The only thing this will cost you is patience. You do not even need that if you would like crappy straight black and white un-formated prints without skins or a build guide.:D I am pretty sure the design will not change. I am happy with the current build.(y)

I’m just hoping all your skins aren’t that crappy.....
Man, the crap is really flying now. Lets just keep it from hitting the fan.:LOL:

Update: My Hasegawa Eagle kit is at least two weeks out, it must be coming straight from Japan. o_O I should have ordered it sooner. :( In the interim I am using some images i snagged from the internet to get me started...
The panel lines are on this particular image, but no rivets or fine details. That's ok, this will get me started at least. Basically what I am doing here is cutting parts of the plan view and projecting the image onto the surface. A 2d projection onto a 3d object does not translate quite right, but all I use it for is a guide anyway. It gives me a rough idea where the panel lines are when I start painting. Obviously, the foamboard airframe is not exactly the same shape as the real aircraft either. Consequently I will move panel lines around when I paint them to help match the foamboard shape. They may not be 100% scale, but close enough and it will look better.
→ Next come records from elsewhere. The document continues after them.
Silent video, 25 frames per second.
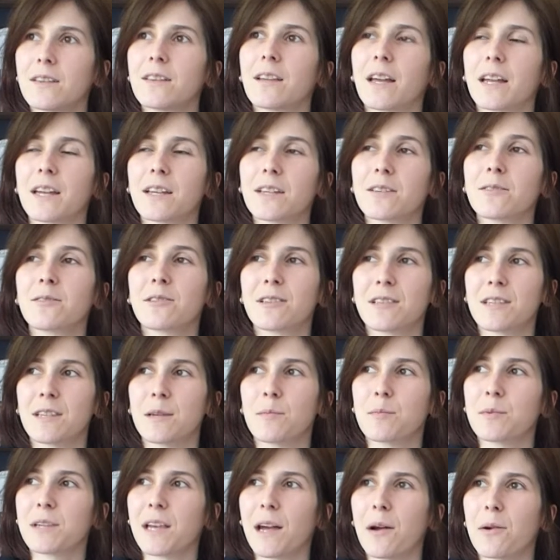like
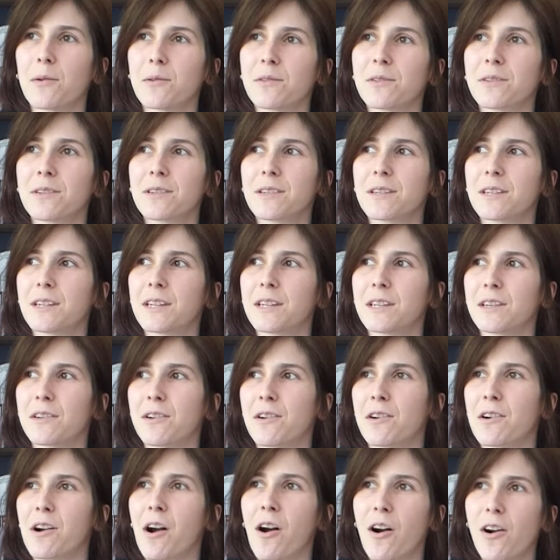deep down in
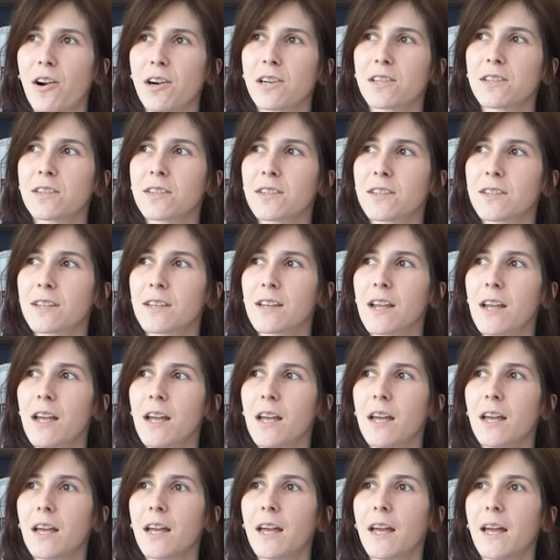our hearts.
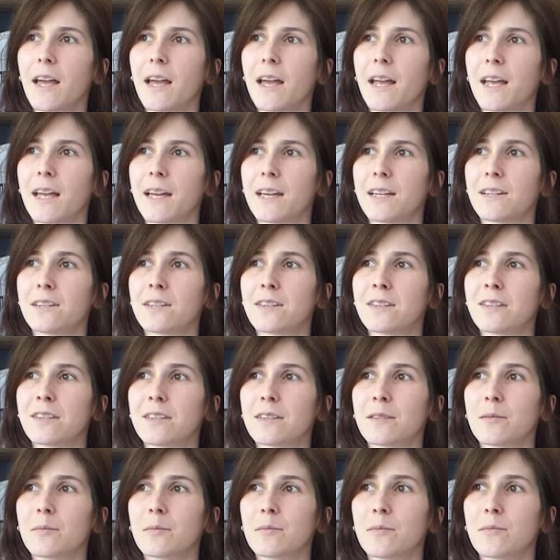And
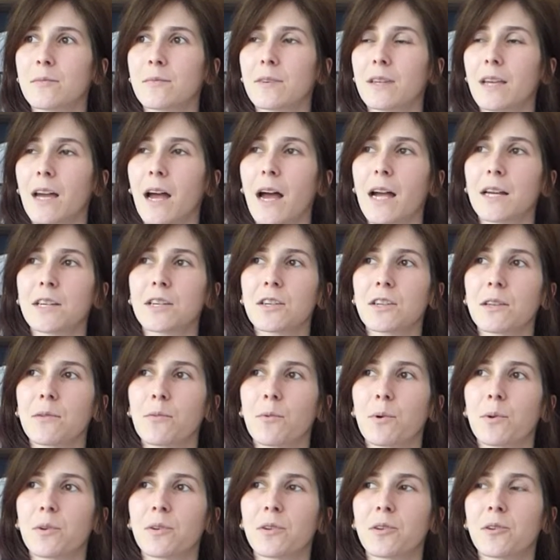actually,
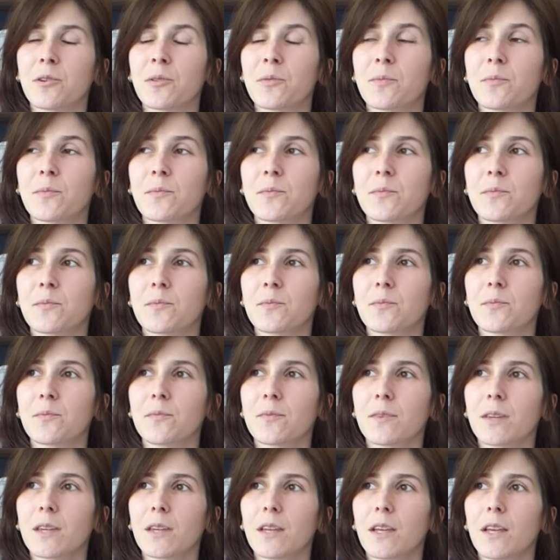
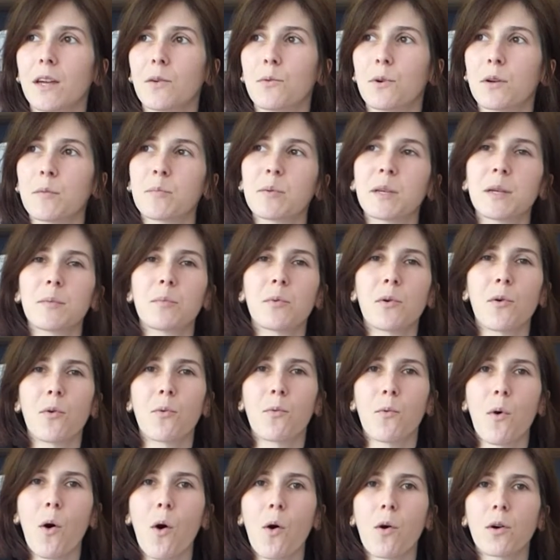when
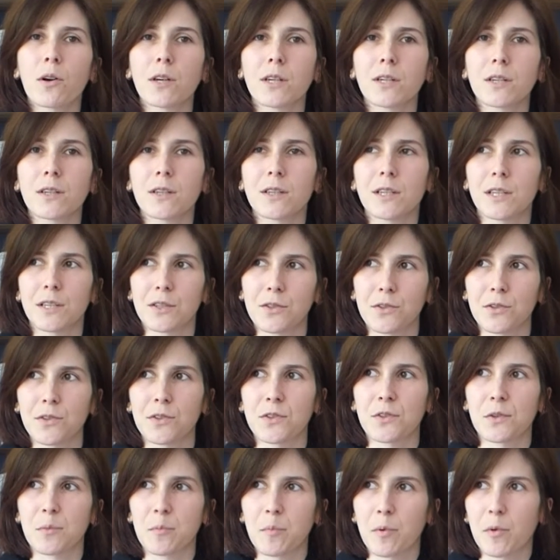people walk into
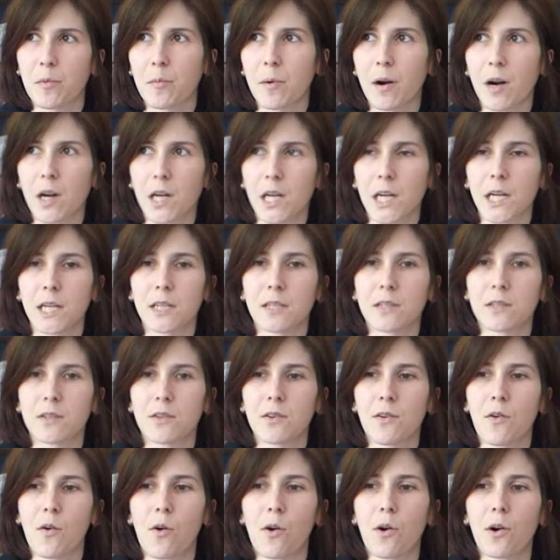a supermarket
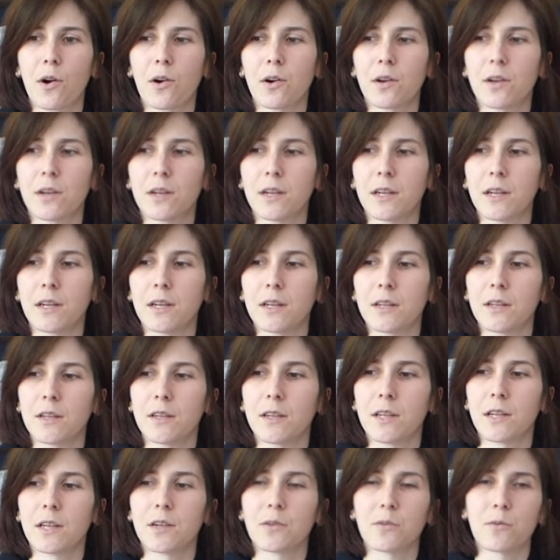or
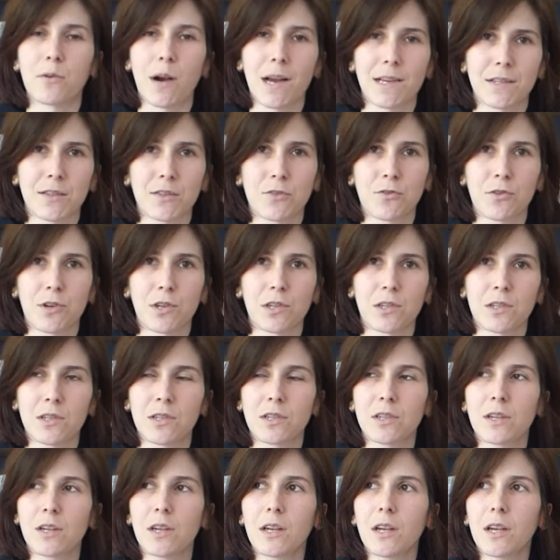in a
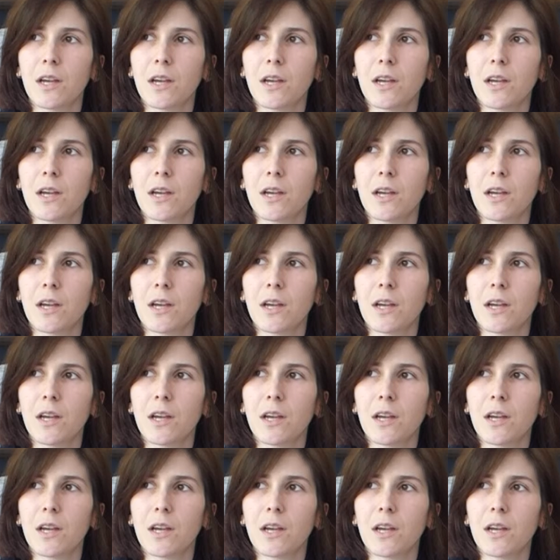restaurant,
I doubt I will get much done the next few days, we are un-bagging the robot tomorrow so we have a lot to prepare for. I can not wait until they get rid of this bag rule nonsense next year...


Well-known member
I started working on the details, but I had a constant nagging in my head about wanting to move my battery/CG a little more forward. :unsure:After looking at the scale panel lines, I decided that if I moved the motor back about one more inch my foam lines and angles would line up better with the scale lines.

So, I went ahead and moved the motor back. On my foam model, on the UV model and on the prints. This should allow me to move my battery forward a bit. I also made a slight change to the elevons to make them more scale. You can now see the nozzle separation as well as the part of the fuselage that fits in between. It took a while, but I am back to where I originally started today.
01.jpg 02.jpg
I was also toying with the idea of filling out the rest of the rear end and making it an EDF platform. It would easily take a 50mm and I may be able to shoe horn a 64mm in there as well. It would not take much, but I am going to wait until after all of my other projects are caught up.

As a side note, I also downloaded and installed OBS on my iMac and I plan to record some of the skinning process. I am not sure how well this will work as the canvas I am working with is 15600x15600 pixels with 10+ layers. My iMac is quite old and I am not sure it is up to the task. I just ordered another 4gb of RAM for it last night which should help. It should be here by mid next week.

No guarantees, but if I can get this to work I will start working on some video lessons/examples.